# No sound in Cubase



## [email protected] (Nov 6, 2020)

Dear all,

I got Cubase 10 two years ago and had never any problems. Since I didn't have time for music in the last months I now opened Cubase after some weeks and there was no audio output! Regardless if I loaded a SINE-instance, a Kontakt patch or some VSL instruments. I can see that there is an audio signal but I still can't hear anything. So in my Studio setup it looks like this:





And in my Audio setup the driver is also connected:





I already called support and they told me to rename my Cubase installation folder to reset the application to its original settings - but still, no sound! I also checked all youtube-tutorials, forum threads etc.

Can someone please help me? I was looking forward making some music during the weekend...

These are my specs:

Cubase Pro 10
ASUS PRIME H270-PLUS, Mainboard 
ASUS GeForce GTX 1050 Ti Phoenix, Graphic Card
64 GB RAM


----------



## [email protected] (Nov 7, 2020)

Has really no one an idea? I even re-installed Cubase but this didn't help either... :(


----------



## InverseS (Nov 7, 2020)

Do you use yout graphic card as a sound card? Anybnew updates? Roll back graphic driver maybe.


----------



## [email protected] (Nov 7, 2020)

@InverseS Thanks for your reply. Yes, I have no dedicated Sound card and so far everything worked well.

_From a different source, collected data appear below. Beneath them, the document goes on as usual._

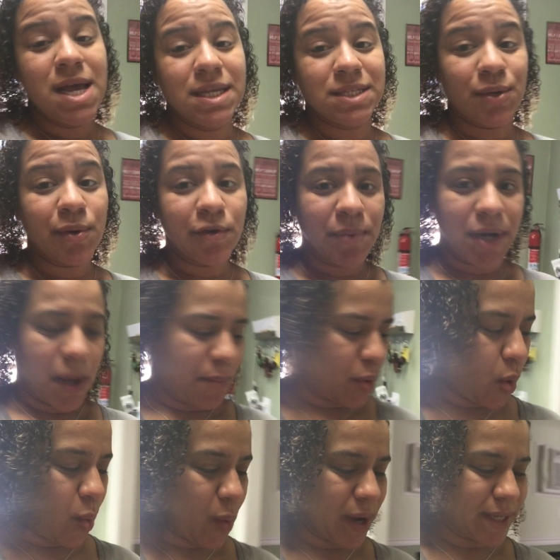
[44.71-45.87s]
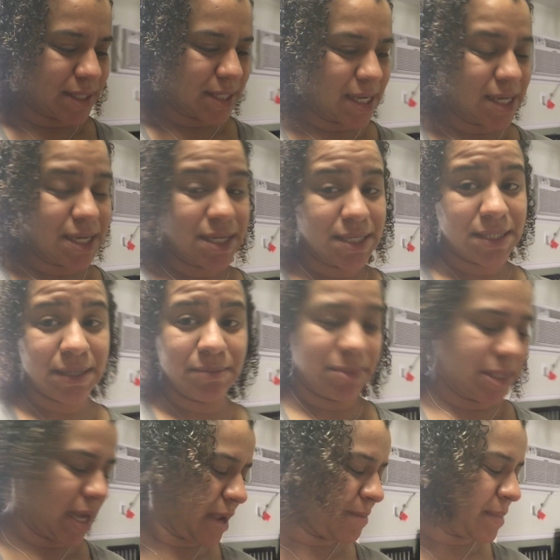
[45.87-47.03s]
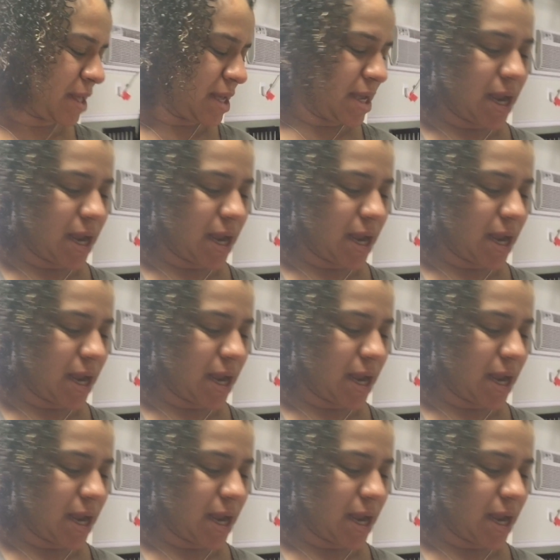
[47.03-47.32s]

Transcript: So we've been up quite some time.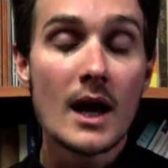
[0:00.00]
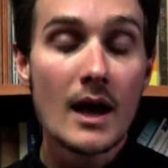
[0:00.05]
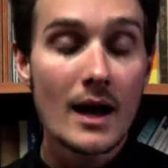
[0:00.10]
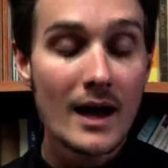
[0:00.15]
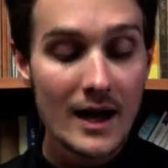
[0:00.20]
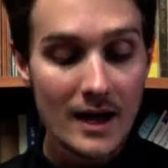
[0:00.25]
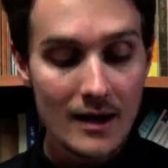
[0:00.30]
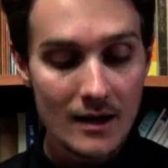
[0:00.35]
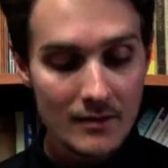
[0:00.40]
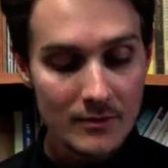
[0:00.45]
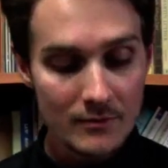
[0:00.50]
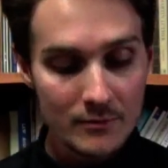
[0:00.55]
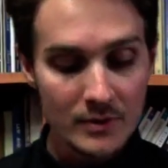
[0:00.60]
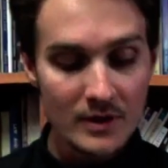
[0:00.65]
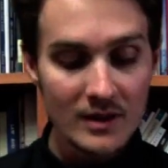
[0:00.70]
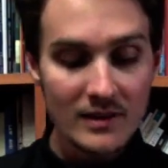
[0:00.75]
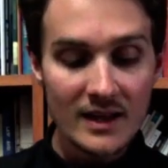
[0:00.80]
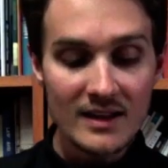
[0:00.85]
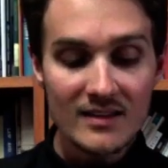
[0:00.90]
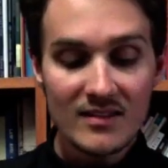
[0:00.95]

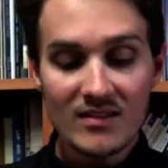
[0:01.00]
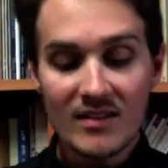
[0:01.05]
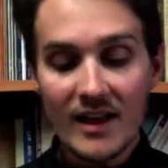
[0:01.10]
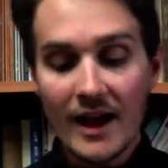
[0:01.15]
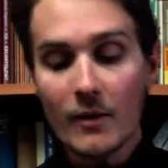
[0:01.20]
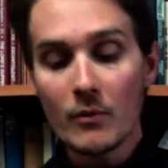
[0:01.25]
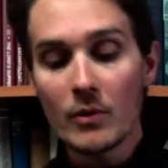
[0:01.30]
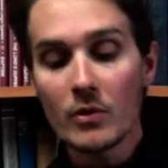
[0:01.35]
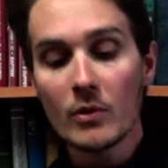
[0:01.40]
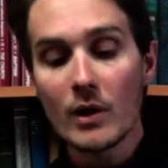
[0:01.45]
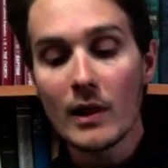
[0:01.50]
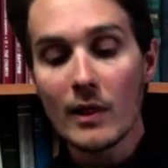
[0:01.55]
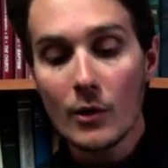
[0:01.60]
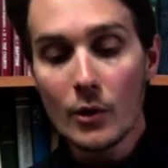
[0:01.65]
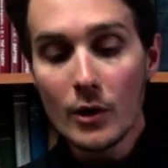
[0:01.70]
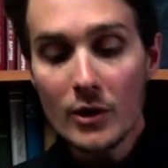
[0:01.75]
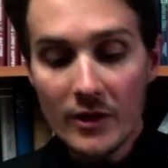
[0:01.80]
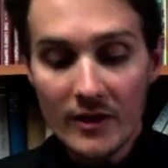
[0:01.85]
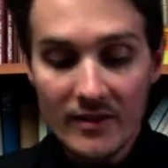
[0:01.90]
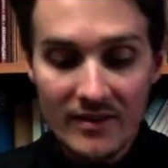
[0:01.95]
But let's start with what
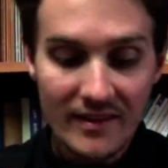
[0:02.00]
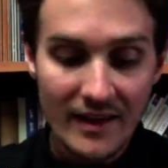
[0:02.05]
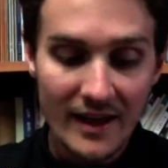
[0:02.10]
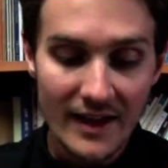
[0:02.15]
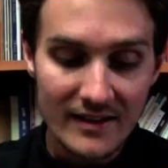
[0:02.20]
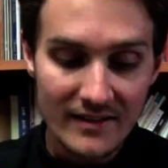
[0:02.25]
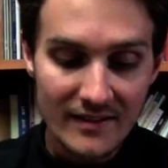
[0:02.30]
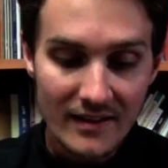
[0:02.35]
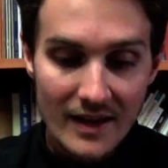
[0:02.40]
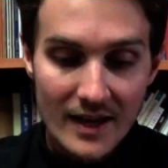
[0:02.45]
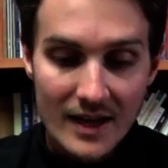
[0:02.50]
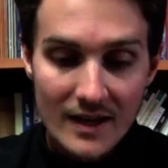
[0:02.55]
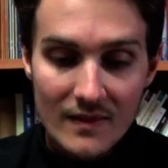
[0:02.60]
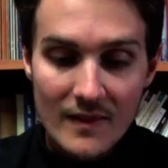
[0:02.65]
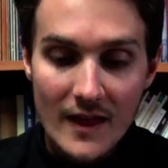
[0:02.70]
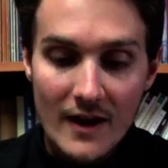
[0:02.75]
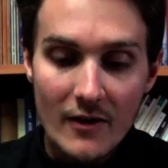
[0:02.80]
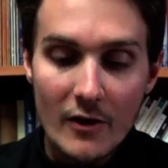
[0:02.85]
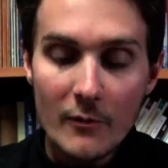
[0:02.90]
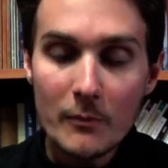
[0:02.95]
Luther says.
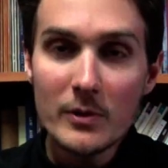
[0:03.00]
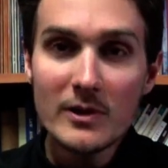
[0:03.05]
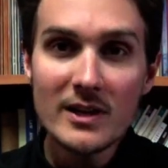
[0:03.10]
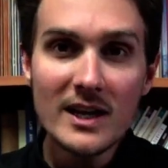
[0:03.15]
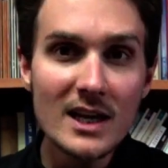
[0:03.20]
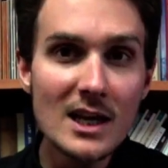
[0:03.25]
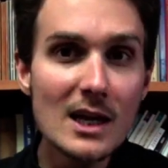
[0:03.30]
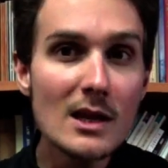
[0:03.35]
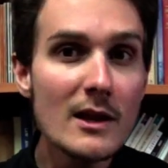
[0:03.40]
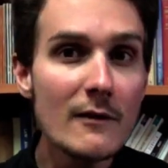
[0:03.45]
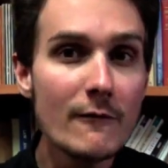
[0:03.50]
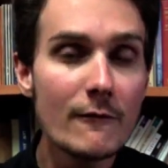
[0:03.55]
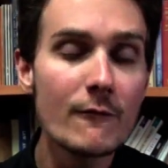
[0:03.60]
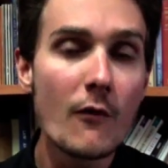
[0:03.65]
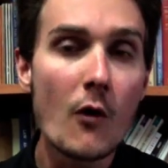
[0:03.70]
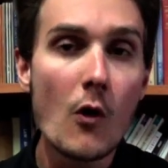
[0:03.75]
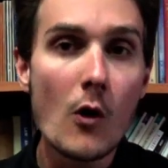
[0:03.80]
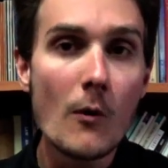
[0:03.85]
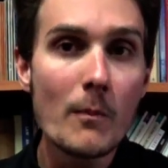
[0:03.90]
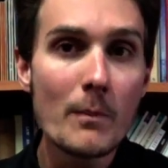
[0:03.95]
There are particularly
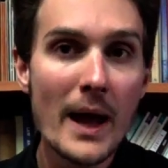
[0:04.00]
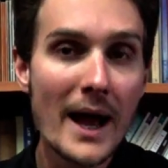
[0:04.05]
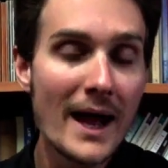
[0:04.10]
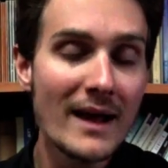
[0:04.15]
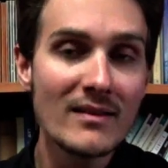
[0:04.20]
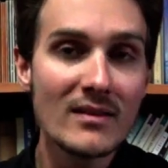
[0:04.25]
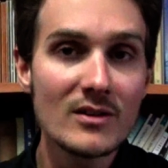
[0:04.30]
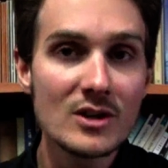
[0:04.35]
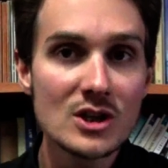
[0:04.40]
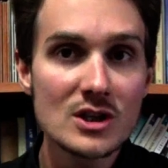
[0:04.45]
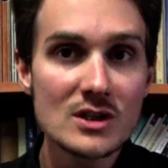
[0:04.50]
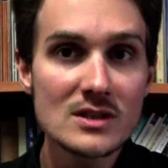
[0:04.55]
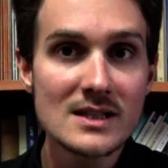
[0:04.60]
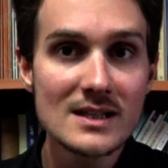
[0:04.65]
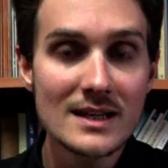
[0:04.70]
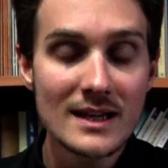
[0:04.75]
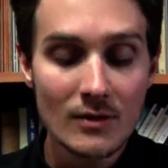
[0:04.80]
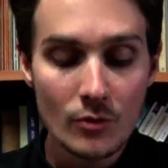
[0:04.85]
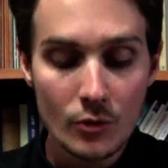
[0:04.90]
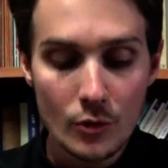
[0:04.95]
four passages
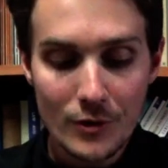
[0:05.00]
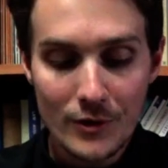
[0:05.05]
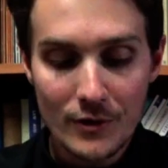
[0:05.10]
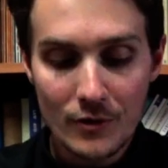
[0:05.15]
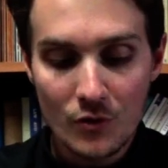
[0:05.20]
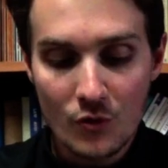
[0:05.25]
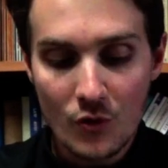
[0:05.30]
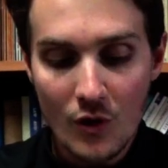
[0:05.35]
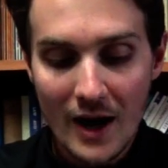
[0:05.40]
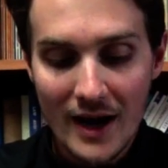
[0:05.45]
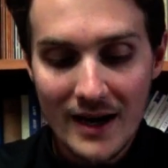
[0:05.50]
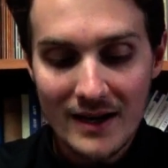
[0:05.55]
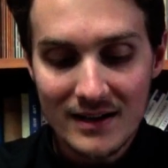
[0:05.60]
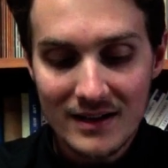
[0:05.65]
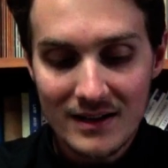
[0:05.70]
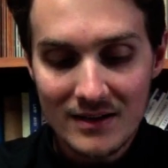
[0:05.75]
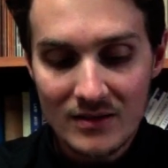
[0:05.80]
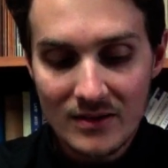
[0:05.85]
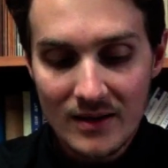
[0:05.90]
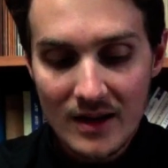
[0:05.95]
in Luther's
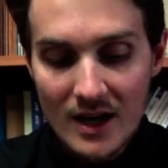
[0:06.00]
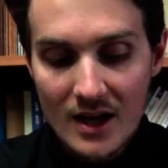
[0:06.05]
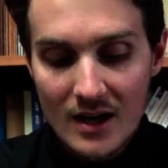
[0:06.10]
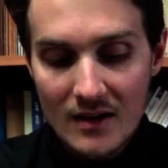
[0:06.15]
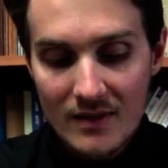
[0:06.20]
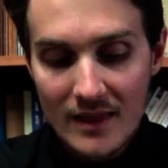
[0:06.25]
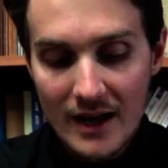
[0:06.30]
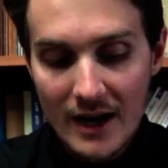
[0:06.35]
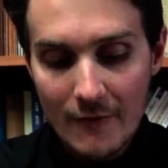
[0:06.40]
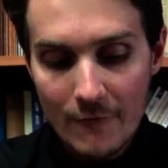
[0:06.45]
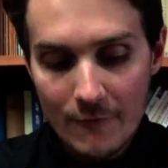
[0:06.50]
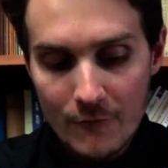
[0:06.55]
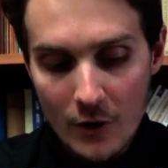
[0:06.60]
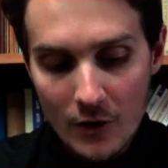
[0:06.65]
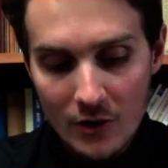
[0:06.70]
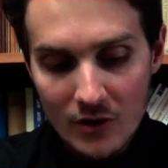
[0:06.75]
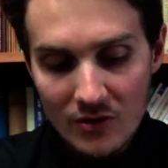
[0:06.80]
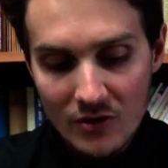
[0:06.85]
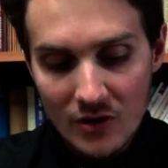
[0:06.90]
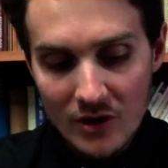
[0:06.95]
writings that I
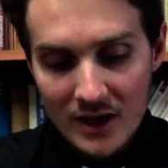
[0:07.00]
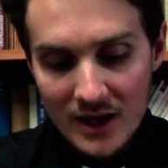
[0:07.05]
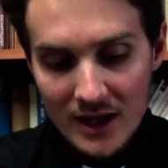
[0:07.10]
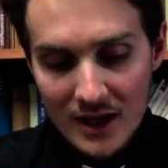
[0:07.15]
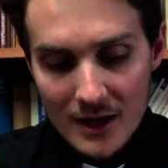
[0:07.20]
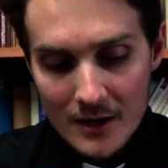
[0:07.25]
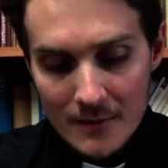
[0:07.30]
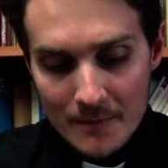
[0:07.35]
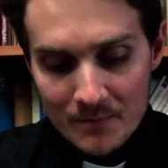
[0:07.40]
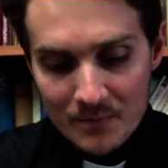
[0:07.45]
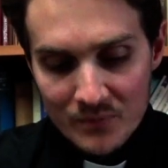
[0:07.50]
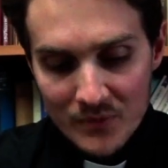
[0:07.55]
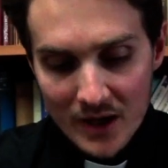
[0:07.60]
focus on here.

I just checked in the Synchron Pianos Player, this is my Audio setup:





I have the ASUS GeForce GTX 1050 Ti Phoenix but no idea where to find a good asio driver for this...


----------



## playz123 (Nov 7, 2020)

Cubase is a Pro audio program and, as such, works best with (and warrants) a suitable audio interface. In my opinion, trying to get things working with an on board consumer audio or video card is basically not advisable. Nor am I surprised it’s not ‘working’ with those devices and ASIO4ALL. You’ve spent good money to buy Cubase, so do yourself a big favour and purchase a suitable companion interface for it. You should immediately notice a difference....and you’ll have fewer problems.


----------



## AllanH (Nov 7, 2020)

I do have one guess: Looking at the Synchron Preference panel it would would appear that you have at least two possible sound chips in your system
1) 27EA53 NVIDIA
2) Realtek
3) the primary sound driver (whatever that is).

I would go to "speaker icon" in lower right status panel, right-click and choose "open sound settings" (or something like that), and then go through all settings. Here is an example from my desktop (not music station). As you can see, I have the NVIDIA output listed even though it's not my actual output (i.e. connected to the speakers). There are similar settings for input, devices, etc. Go through all of them and make sure they match what you have chosen in Cubase.


----------



## [email protected] (Nov 7, 2020)

@playz123 Yes, I think I should upgrade. But for the last 5 years everything worked fine and at the moment I don't really know what to buy...

@AllanH Thank you very much for your tip. I did just that and I have three options but only the first one works! When I chose one of the other to there is clearly a signal (as I can see on the graphic indicator), but there is no sound coming out of the boxes.

But the third option is the one I can chose in Cubase...


----------



## AllanH (Nov 7, 2020)

I have one more idea then, but the inability to have Windows and Cubase agree on outputs is most likely what is making it not work.

Cubase has setting to take exclusive control of the output. This could be what is happening. Here's a link to the docs on Cubase 10.5





__





Using Several Audio Applications Simultaneously


You can allow other applications to play back via your audio hardware even though Cubase is running.




steinberg.help





I realize that the outputs are not the same as the driver, but given that you do not have a standalone audio interface, I would try releasing the driver when in the background.

If you close Cubase and can choose e.g. the "Speaker" or "Realtek" digital out, you know this is at least related to the problem.

ADDED: Asio4All may also lock something.


----------



## InverseS (Nov 7, 2020)

Some thoughts: Is the generic Asio driver the same as Asio4all? Do u find it in Cubase? Tried to reinstall asio4all?

Edit: your sound card doesn't have a dedicated Asio driver.


----------



## estolad (Nov 10, 2020)

Generic Asio Driver is from Steinberg. You cannot choose them in the settings for the Asio Driver? On the screenshot it is scanning them. Or if you add another Bus, do they show up then?


----------